# A repair thread anywhere? Canon Ae1 jammed adv lever btw



## Sam121 (Feb 9, 2019)

hey, so i had purchased a canon ae1 recently and just last week the film advance lever jammed with the mirror in the up position. When looking inside the lens mount the vertical tab is in the down position and is unmovable. The horizontal tab moves the mirror well (see pic).

I've tried many fixes but cant seem to get the lever to shift- any ideas?

-The mirror seems in working order, it folds down smoothly without squeaking and there is no sticky residue either.

-The 4LR44 6V battery seems to have sufficient charge, so its not that. It read 5.04V on the multimeter.

- There are no broken plastic bits in the wind mechanism.

- The shutter release magnet is in all working order.
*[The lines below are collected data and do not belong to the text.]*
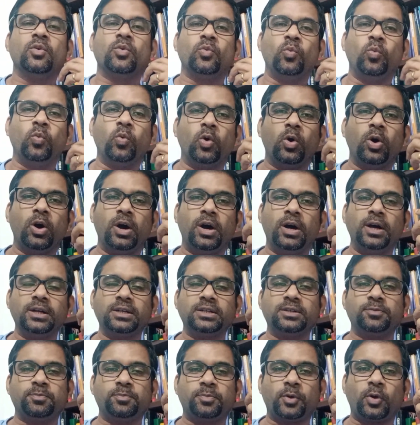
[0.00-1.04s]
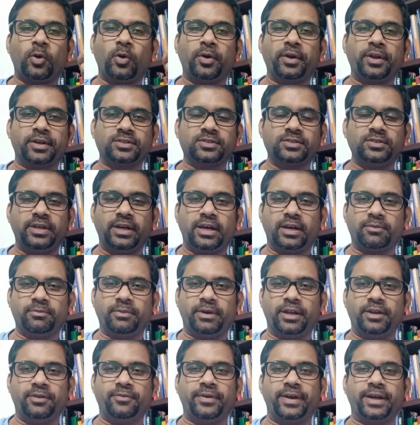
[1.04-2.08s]
what products they are
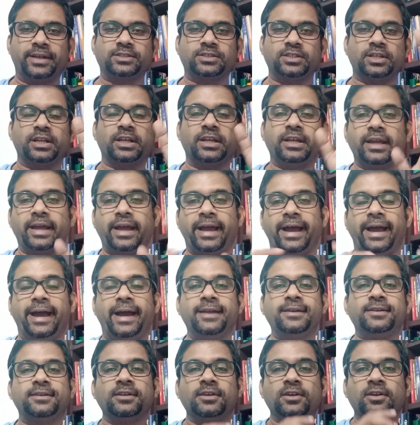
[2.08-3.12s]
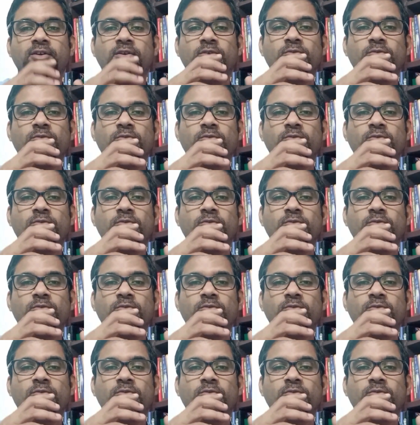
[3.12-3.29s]
manufacturing and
_*The first attached photo shows a metal tooth stuck in the groove of the wind lever if thats the issue? *_

Thanks in advance for any replies, i just can't get my head around this.


----------



## dxqcanada (Feb 9, 2019)

The closest thing to a repair group here is: Collector's Corner
First thing I would suggest is getting a new battery ... even at a voltmeter reading of 5vDC the camera may not operate.
Does the battery check give you any beeps?


----------



## dxqcanada (Feb 9, 2019)

Ah, correction ... the AE-1P beeps, the AE-1 shows level in viewfinder.


----------



## dennyr (Feb 9, 2019)

5 Volts.?
That is almost 20% down.
Try a new battery.
I am not very familiar with the electronics of the Canon A-Series, but if they do not have a bridge, i would not use Alkaline batteries if you are using the in camera light meter.
Good Luck


----------



## compur (Feb 10, 2019)

Another vote for a fresh battery.


----------